California Gull at Hammonasset. Photograph by Stefan Martin

California Gull
Larus californicus 

by Greg Hanisek, editor of The Connecticut Warbler
I don’t think Stefan Martin will have a statue of himself erected at Hammonasset Beach State Park for finding Connecticut’s first California Gull on March 21, 2016, but the species he found has one erected in its honor — in Salt Lake City. The California Gull Monument recognizes Utah’s state bird for devouring hordes of Rocky Mountain crickets that threatened crops in 1848. The California Gull that Stefan was the first to see was certainly less dramatic, but it excited Connecticut birders for days.What It Looks Like: For better or for worse, it looks like a gull. This fills a dedicated minority of birders with glee and many others with dismay. Age-group differences add to the complexity of gull identification, and the California Gull present in 2016 was a first-cycle bird, one hatched during summer 2015. It is similar to brown first-cycle Herring Gulls, but it is a more rakish, long-winged  bird with all dark primary flight feathers.

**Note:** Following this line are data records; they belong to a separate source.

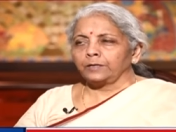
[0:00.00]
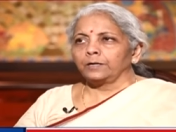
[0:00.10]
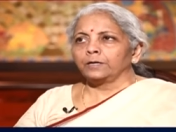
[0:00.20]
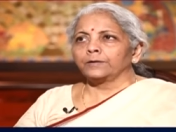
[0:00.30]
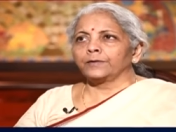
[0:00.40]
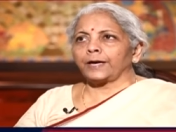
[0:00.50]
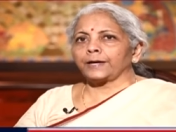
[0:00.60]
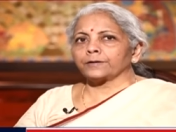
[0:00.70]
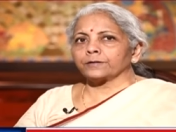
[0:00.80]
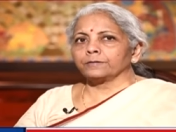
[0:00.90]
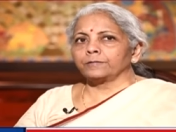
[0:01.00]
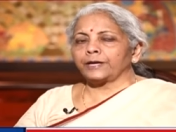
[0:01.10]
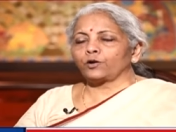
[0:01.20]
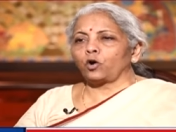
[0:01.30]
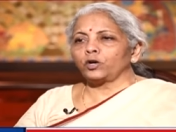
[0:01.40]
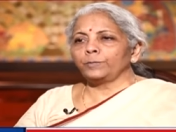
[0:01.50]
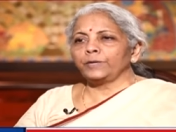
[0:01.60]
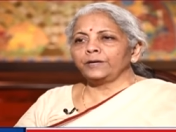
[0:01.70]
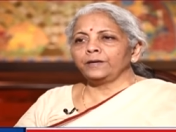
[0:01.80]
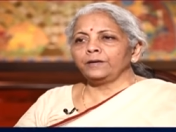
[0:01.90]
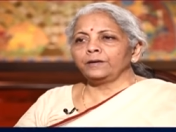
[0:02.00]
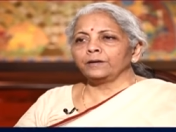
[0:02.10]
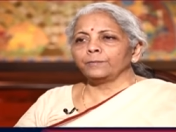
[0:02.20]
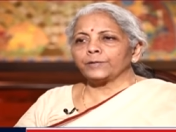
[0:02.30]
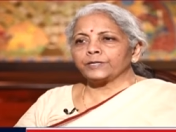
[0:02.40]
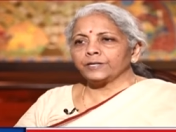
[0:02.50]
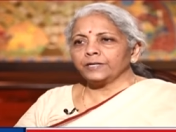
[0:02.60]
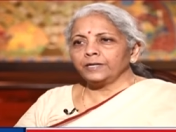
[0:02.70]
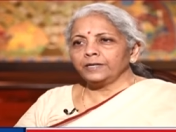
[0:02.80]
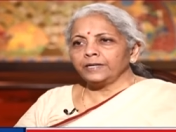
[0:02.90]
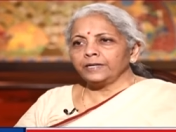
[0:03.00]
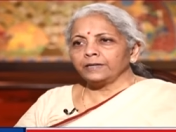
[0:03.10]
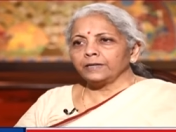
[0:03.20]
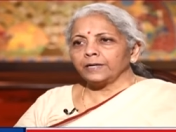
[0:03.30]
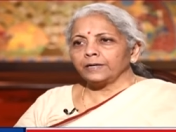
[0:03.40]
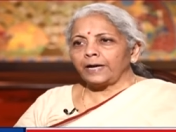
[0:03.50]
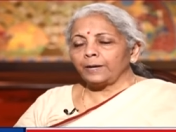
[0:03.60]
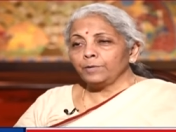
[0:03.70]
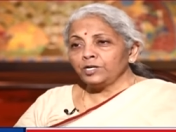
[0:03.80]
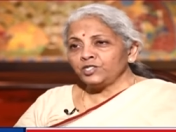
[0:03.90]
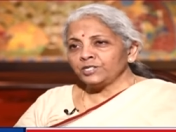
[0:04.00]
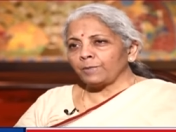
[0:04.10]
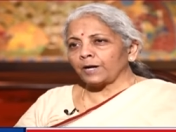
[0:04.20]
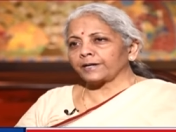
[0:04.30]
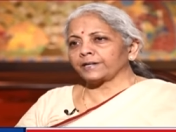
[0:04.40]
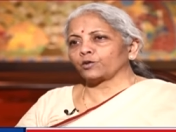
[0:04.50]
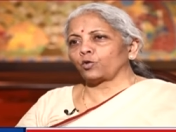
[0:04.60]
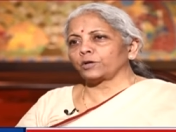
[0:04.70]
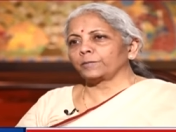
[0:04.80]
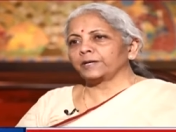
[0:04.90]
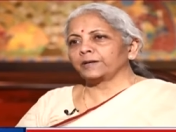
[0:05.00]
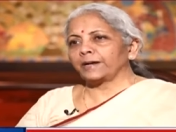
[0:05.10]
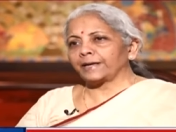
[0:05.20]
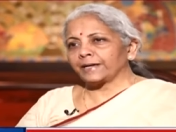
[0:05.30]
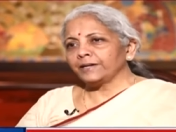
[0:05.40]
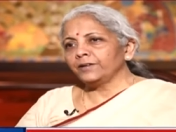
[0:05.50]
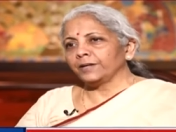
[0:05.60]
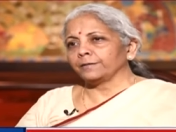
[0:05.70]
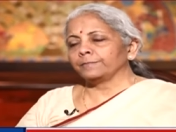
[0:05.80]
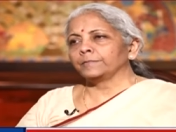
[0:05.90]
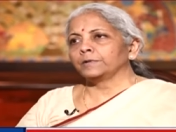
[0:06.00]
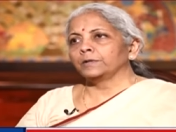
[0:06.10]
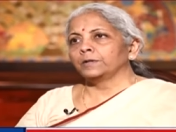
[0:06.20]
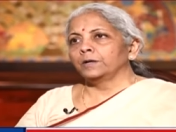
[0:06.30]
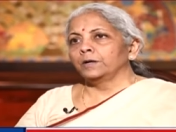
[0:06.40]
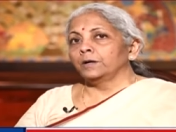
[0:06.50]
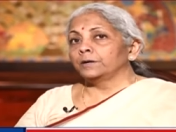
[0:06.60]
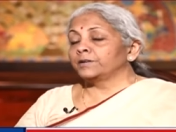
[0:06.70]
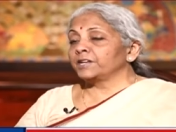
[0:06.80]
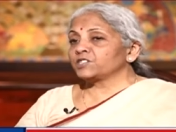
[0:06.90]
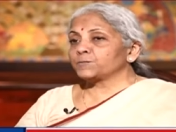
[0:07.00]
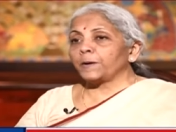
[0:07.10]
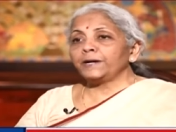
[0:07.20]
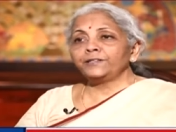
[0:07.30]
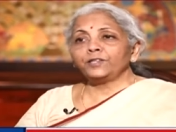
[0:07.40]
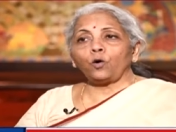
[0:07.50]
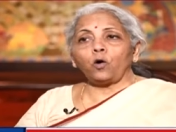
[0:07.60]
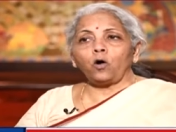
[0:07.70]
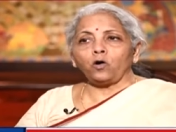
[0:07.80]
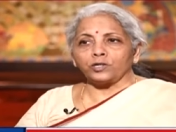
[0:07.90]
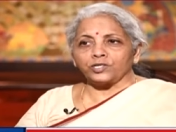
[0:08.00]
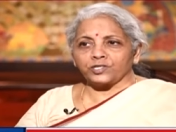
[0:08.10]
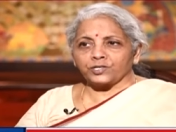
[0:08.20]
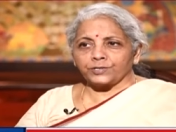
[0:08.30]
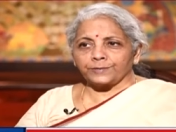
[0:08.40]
that economy, particularly emerging market economy like India, despite the odds,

It is intermediate in size between Herring and Ring-billed Gulls. Other features include brown eyes and a distinctive bill – relatively long and thin with a pale pinkish base and a sharply defined black tip.

How To Find It: Gulls can appear at waterways throughout the state, but in March and April substantial action centers on Long Island Sound. With the closure of all major state landfills, which were gull magnets from late fall through early spring, gull variety and volume now centers on spring staging in the Sound.

The gulls form large but very mobile flocks that surface-feed on zooplankton such as barnacle larvae. These flocks, best sought in the western and central parts of the Sound, have historically produced Little and Black-headed Gulls (along with one Ross’s Gull), associating with Bonaparte’s Gull flocks. Increasingly Ring-billed and Herring Gulls (with a few Iceland Gulls) are involved, and during the springs of 2015 and 2016 they’ve been joined by three subspecies of Mew Gulls and Thayer’s Gull as well as the California Gull. It seems that almost anything is possible.

Search for flocks feeding on the water’s surface or roosting at places such as the mouth of the Oyster River in Milford/West Haven or at Southport Beach in Fairfield. It’s wise to check the Connecticut Ornithological Association’s archives or E-Bird before heading out.